= Nancy Lee Harris =

American pathologist

For the Irish playwright and screenwriter, see Nancy Harris.

Nancy Lee Harris is an educator and medical professional. She serves as a professor of pathology at Harvard Medical School and is a physician at Massachusetts General Hospital. She is also an editor with the New England Journal of Medicine. Harris has held a range of academic and clinical leadership roles in pathology, including positions related to hematopathology, surgical pathology, anatomic pathology, and pathology residency and fellowship training programs. Her research focuses on blood malignancies and lymphoid neoplasms.

== Family ==
Harries is married to Jay R. Harris, who is a radiation oncology professor at Harvard Medical School. One son Dan Harris, was the co-anchor of the weekend edition of Good Morning America from 2010 to 2010 and is married to Dr. Bianca Harris. Another son, Matthew Carmichael Harris, is a venture capitalist and married to filmmaker Jessica Glass.

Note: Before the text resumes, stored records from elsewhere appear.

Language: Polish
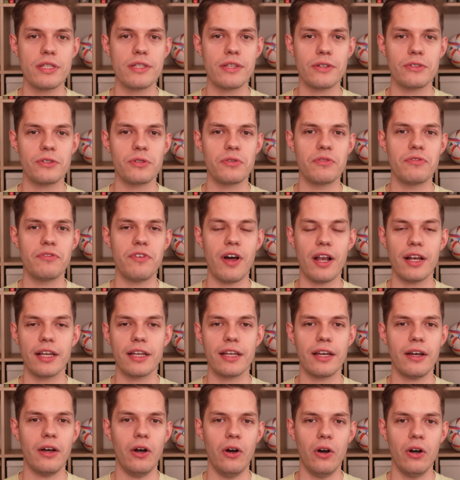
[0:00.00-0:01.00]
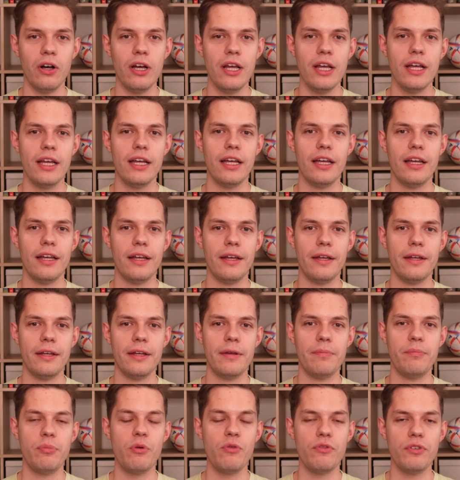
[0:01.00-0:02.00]
stoczą walkę o
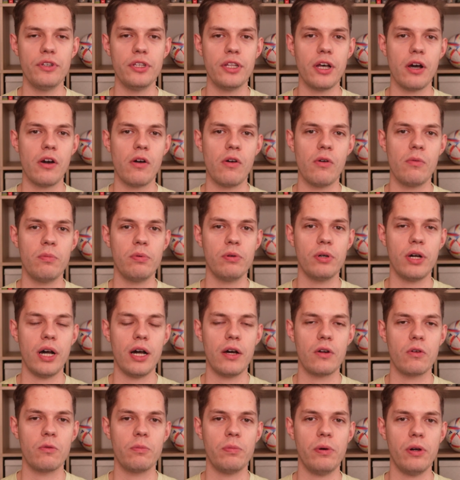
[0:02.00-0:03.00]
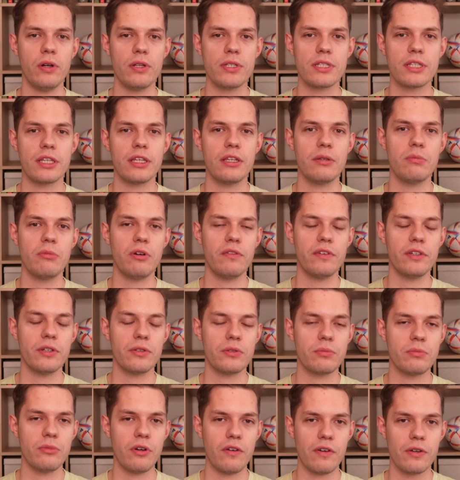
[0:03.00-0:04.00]
e, półfinał Pucharu Polski, mowa,
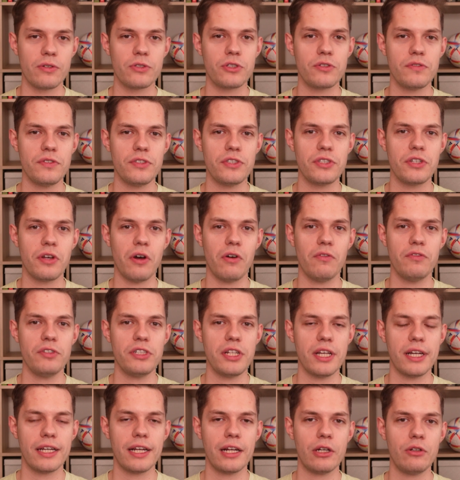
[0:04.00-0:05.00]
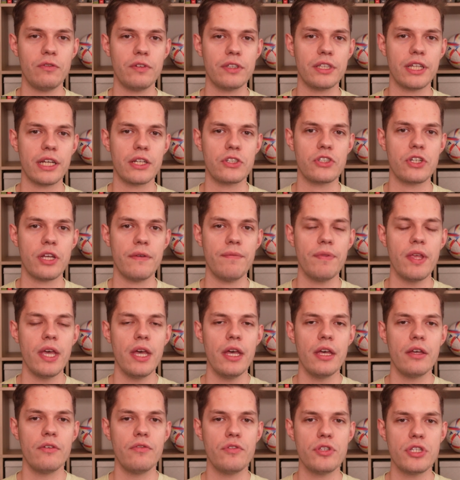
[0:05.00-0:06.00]
mowa oczywiście o Wiśle Kraków, a także
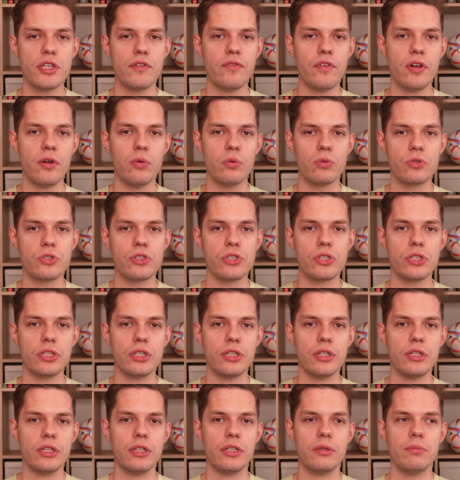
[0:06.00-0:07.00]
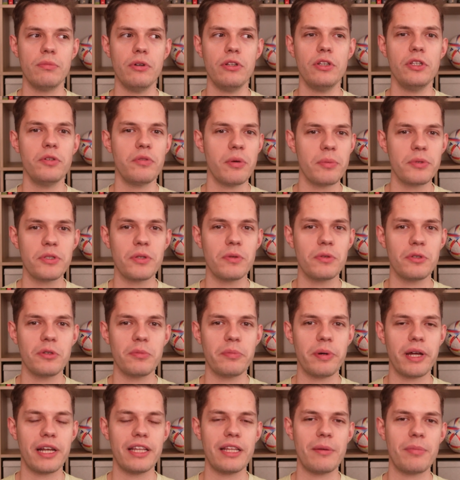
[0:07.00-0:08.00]
Widzewe Łódź. Modliłem się o
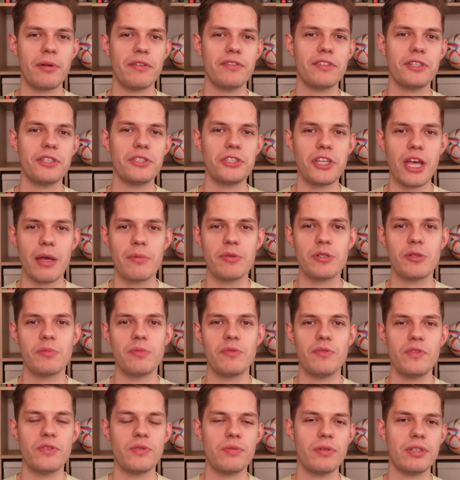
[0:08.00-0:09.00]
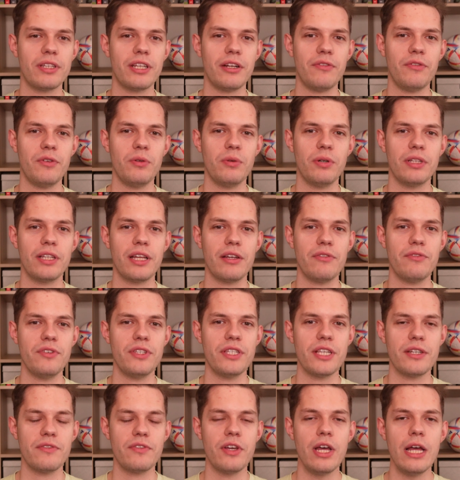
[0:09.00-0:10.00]
to parę, naprawdę chciałem, żeby Wisła trafiła na
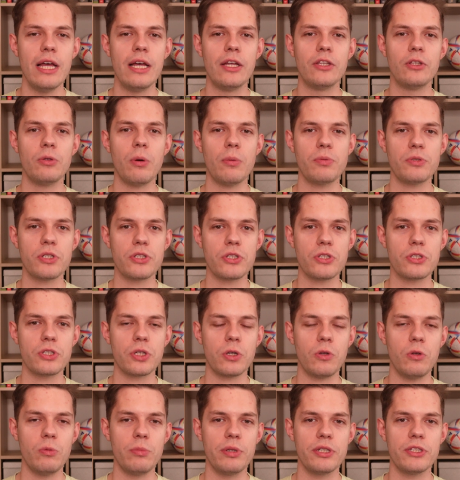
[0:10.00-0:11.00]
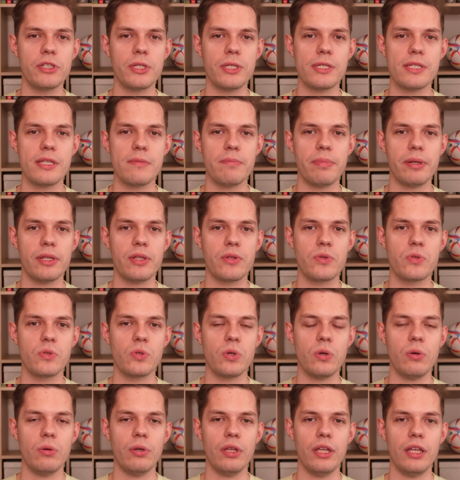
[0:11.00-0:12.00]
Widzew, no bo przecież te kluby gdzieś
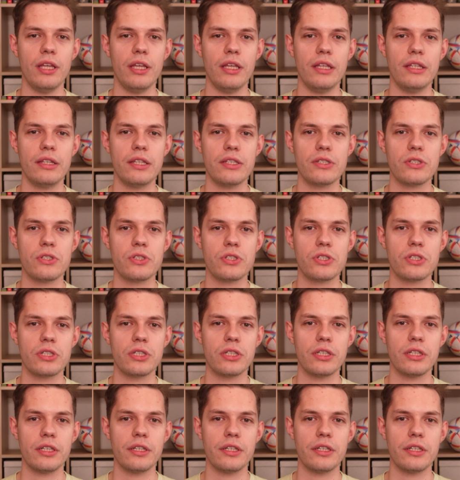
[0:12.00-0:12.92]
sympatyzują i też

== Education and training ==
Nancy Lee Harris performed her internship in Internal Medicine at Washington University Barnes-Jewish Hospital. She then moved to Boston and completed her residency in Anatomic and Clinical pathology at Beth Israel Deaconess Medical Center. Harris rounded out her education by completing a fellowship in Hematopathology at Massachusetts General Hospital and is currently board certified in Anatomy pathology and Clinical pathology.

Harris joined Massachusetts General Hospital in 1980 and has since held a variety of different positions. She started off as the Director of Hematopathology and remained the director until 2009. In 1985, she also became the Director of Surgical Pathology until 1992 when she transitioned to the Director of Anatomic Pathology. She remained the Director of Anatomic Pathology until 1998. In 1996, although she was already the Director of Hematopathology and the Director of Anatomic Pathology, Harris added a third title: Director of Anatomic and Clinical Pathology Residency Program. Harris was in charge of the residency program until 2001. When arriving in 1980, Harris also took on the job of being the Director of Hematopathology Fellowship Program until 2004. Harris now serves as the editor of case records of Massachusetts General Hospital for the New England Journal of Medicine (NEJM).

== Awards and publications ==
Harris mainly focuses her research on blood malignancies like lymphoma; however, she is also interested in lymphoid neoplasms. Along with the World Health Organization and other scientists, Harris helped to develop the Revised European American Classification of Lymphoid Neoplasms around 2001. This was the first time anyone had come to an international consensus on neoplasm taxonomy. The Revised European American Classification of Lymphoid Neoplasms was updated in 2008.

A second edition of the Hematopathology reference book was published by Harris and her fellow international experts in September 2016. The book includes updated diagnostic techniques as well as suggestions for molecular and genetic testing. In the last 5 years on top of helping to author this new reference book, Harris has been published over 21 times on PubMed.

Harris became the editor for NEJM of the case records found in Massachusetts General Hospital beginning in 2002 and has since discussed 38 pathological mysteries in her first 10 years. However, because of rapid technological advancement as well as the development of new diagnostic tools, pathological mysteries are becoming harder and harder to find leaving Harris with a smaller sample size of mysteries to review.

For all of her hard work, outstanding professional career, and contributions to medicine, Harris was awarded the J. E. Wallace Sterling Lifetime Achievement Award in Medicine from Stanford University.